Aujourd’hui, je suis sortie à 13h pour aiguiser un peu mon appétit qui ne venait pas. Vite, vite, je remplis, avec lassitude, mon attestation de sortie en mentionnant l’heure, je mets mon masque, je me chausse, je m’habille, je cherche mon sac à main. Et, il est déjà 13h10 !

Et je suis déjà stressée…

Dehors, pas un bruit ! Seules, dans ce silence pesant, résonnent les cloches de la cathédrale qui sonnent déjà 13h15 ! Je presse le pas. 

Je repense alors à un passé qui me semble lointain, lorsque les terrasses ensoleillées des cafés et des restaurants étaient remplies. Je revois les serveurs affairés aller et venir, préparer et débarrasser les tables pour en préparer d’autres. Quelle animation ! Comme c’était gai ! J’entends encore les conversations animées autour des tables : les rires, les exclamations…dans une ambiance un peu euphorique !

Je revois les sourires, les visages heureux, le bonheur de se retrouver autour d’une table.

Tout cela me manque…Je mesure alors l’impact de l’ambiance dans la ville. Aujourd’hui, Rouen est une ville morte privée de ses petits commerces, de toute cette chaleur humaine qui la fait vivre et qui la rend si agréable.

Tout est figé : l’affiche de cinéma « la bonne épouse »,  » une comédie euphorisante, sortie le 11 mars » me fait sourire un peu… Les vitrines de magasins restent identiques au fil des jours. Je relis à chaque fois les mêmes affiches : « En raison des mesures gouvernementales dues à l’épidémie de coronavirus…… » 

Seule satisfaction : les arbres et arbustes semblent renaître, les feuilles sont plus vertes.

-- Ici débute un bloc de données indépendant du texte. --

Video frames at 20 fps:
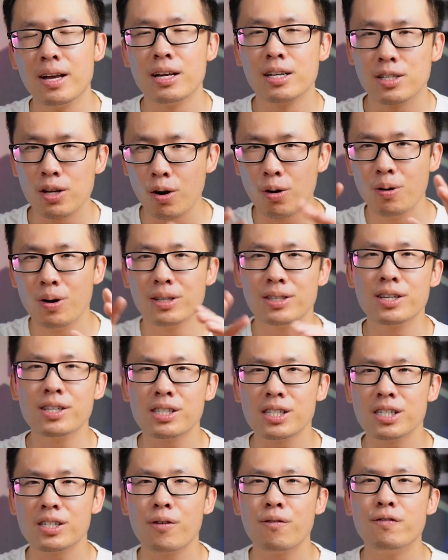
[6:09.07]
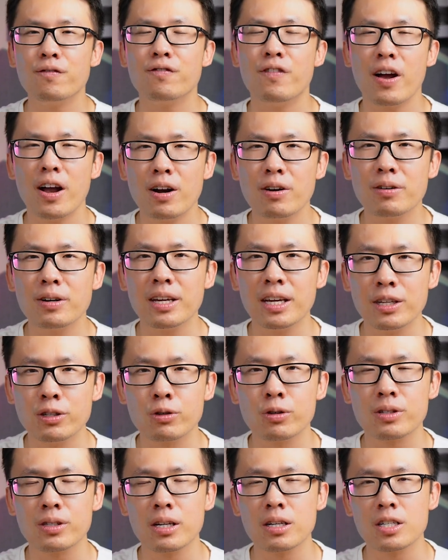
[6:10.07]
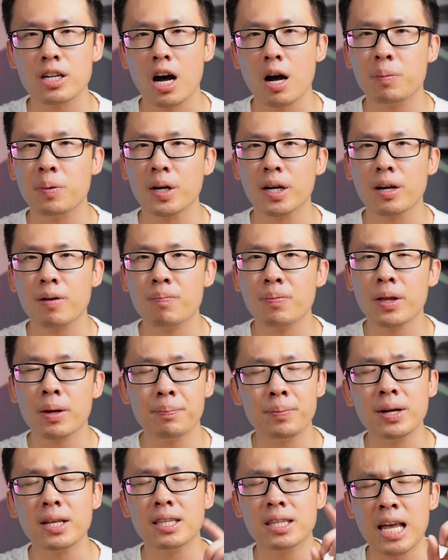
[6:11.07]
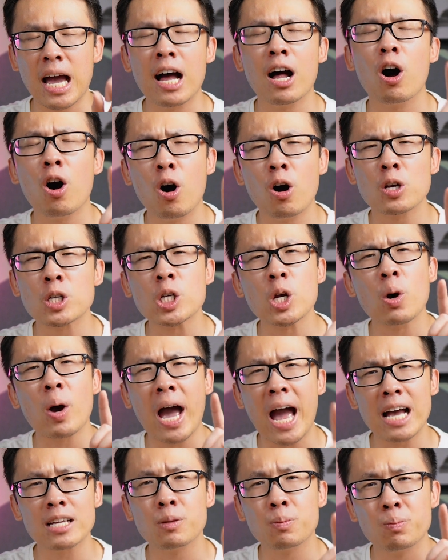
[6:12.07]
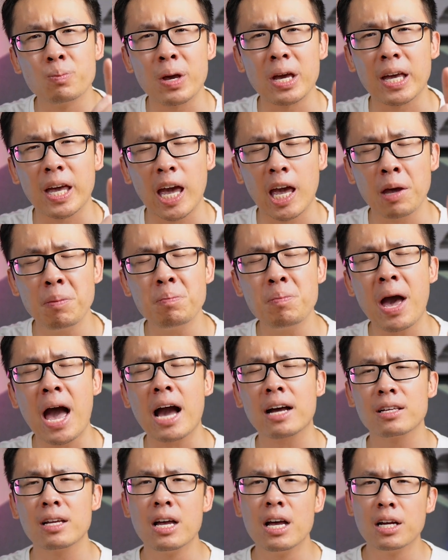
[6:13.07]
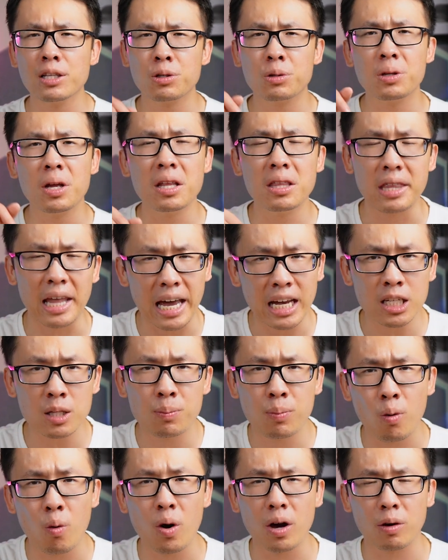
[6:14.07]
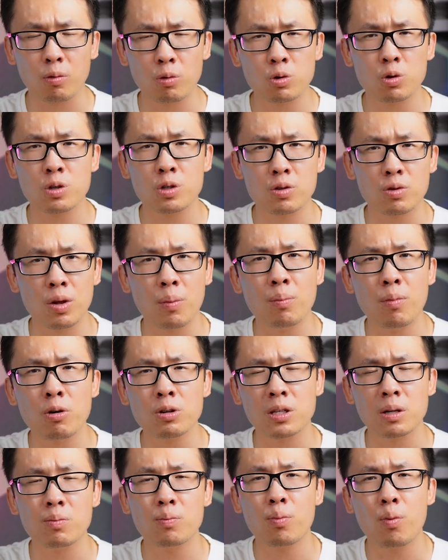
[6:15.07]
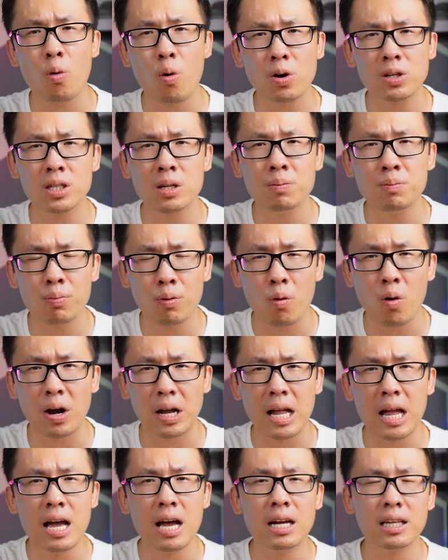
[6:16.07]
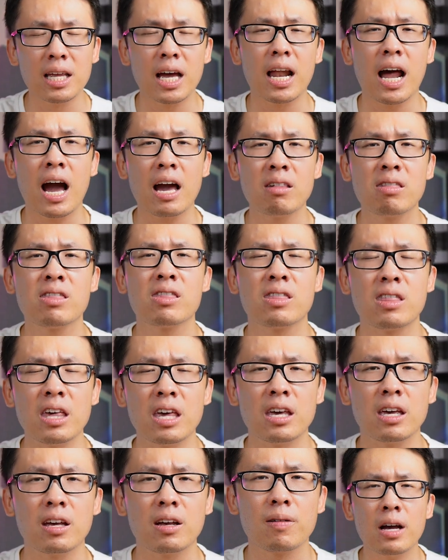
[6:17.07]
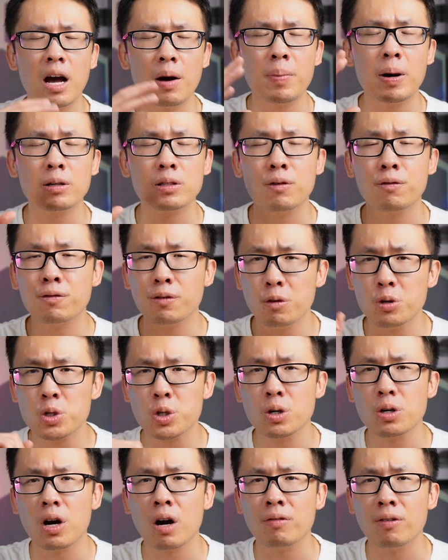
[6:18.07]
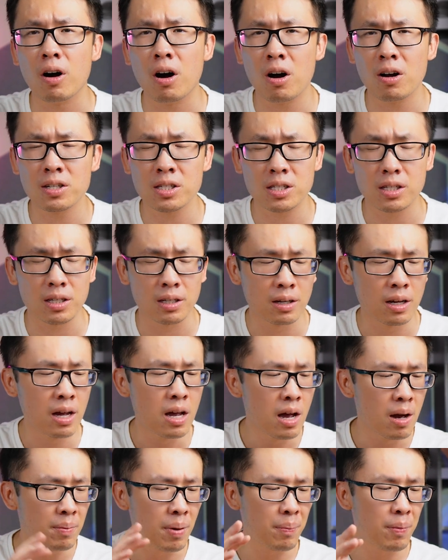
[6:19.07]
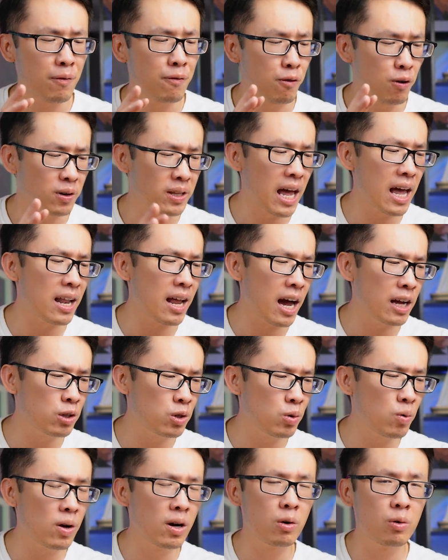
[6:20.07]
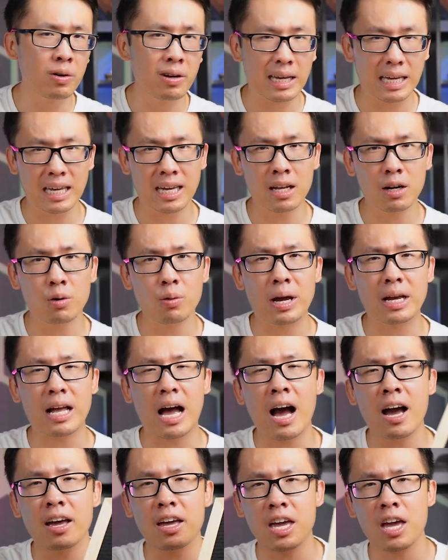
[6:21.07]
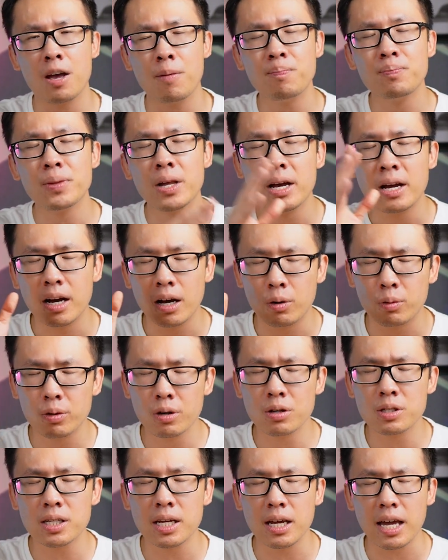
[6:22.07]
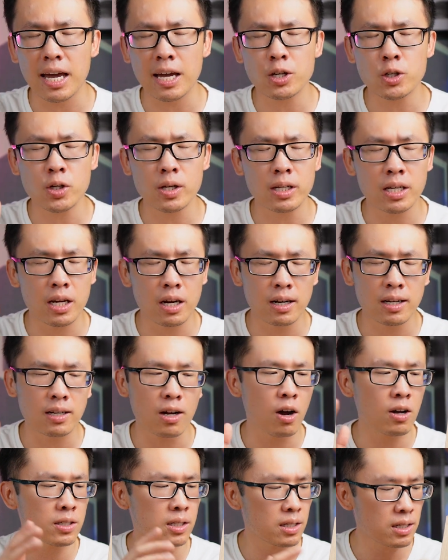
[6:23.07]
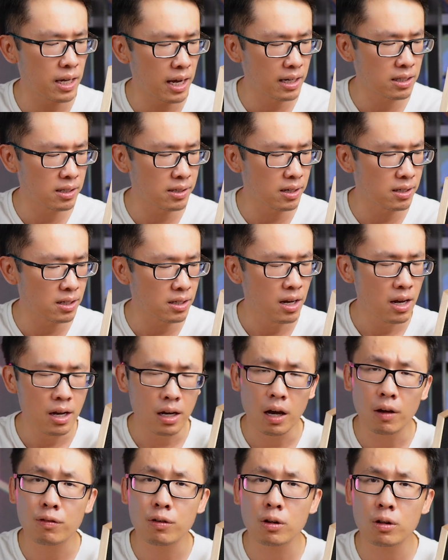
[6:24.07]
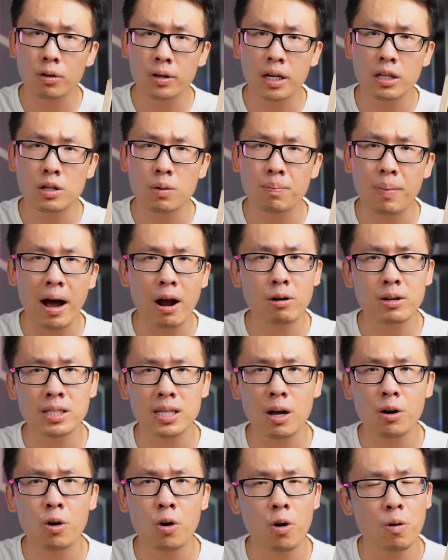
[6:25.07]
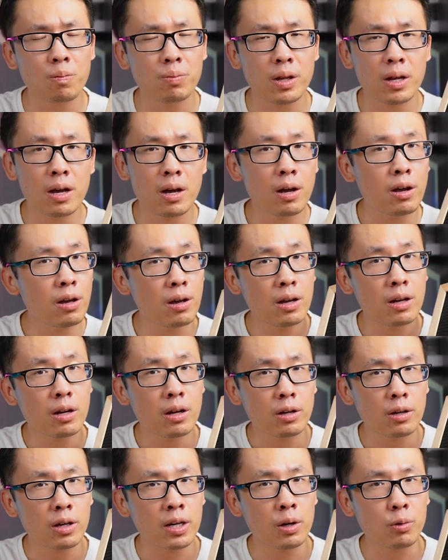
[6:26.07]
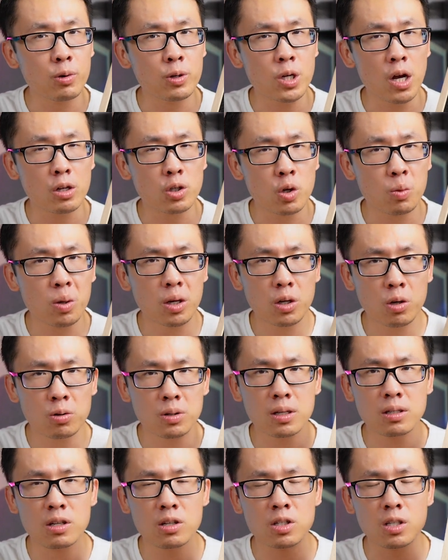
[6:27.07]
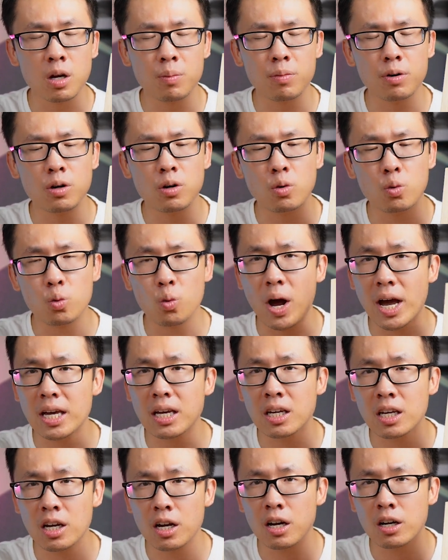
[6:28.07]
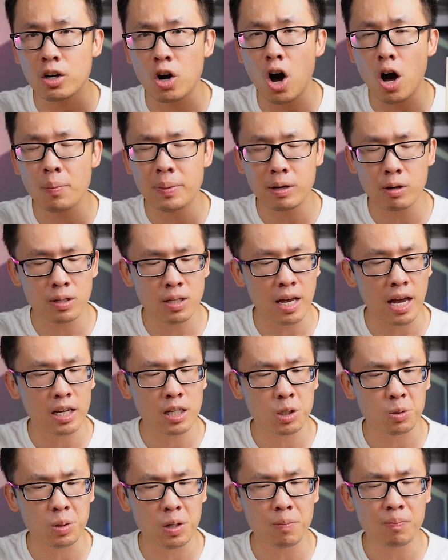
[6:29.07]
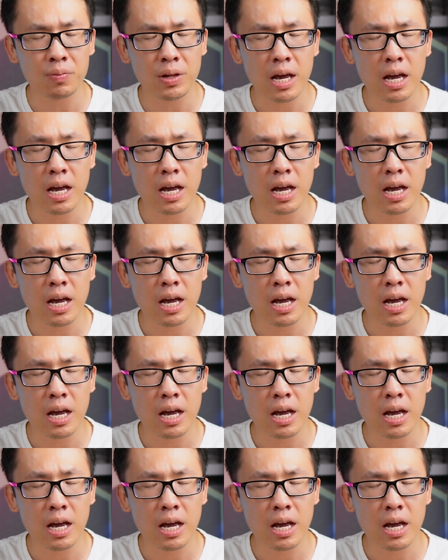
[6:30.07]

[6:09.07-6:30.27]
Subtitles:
So this is a very interesting topic, but that also has big impact to the next point, which is the most important point that I think about the future of Austin. But before that, I do want to reiterate, I am a real estate agent here in Austin, Texas. If you're looking to buy or sell a home, you can reach out to me using this number right here. Call me or text me.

La rue devient plus propre : les poubelles publiques sont moins remplies, pas de papiers ni déchets sur les trottoirs. Les pigeons, non effrayés par le bruit des voitures, prennent leur temps pour chercher un peu de nourriture sur les pelouses et parterres de fleurs.

D’habitude, je prends le temps de flâner un peu. Cette fois, décidément non, je n’ai pas le temps, je cours à la boulangerie de la rue du Gros horloge pour y chercher un plat cuisiné, encore stressée.

Je fais la queue en respectant la distanciation 

Derrière une personne qui n’en finit pas : elle en prend pour plusieurs personnes… J’attends un peu plus (le personnel est réduit, la serveuse me sert et doit répondre au téléphone en même temps !)

Résultat : Il est déjà 13h50 quand je rentre chez moi, encore plus stressée.

Je supporte de moins en moins ce paradoxe entre le fait d’avoir du temps et d’être obligée de se presser sans arrêt pour respecter les horaires.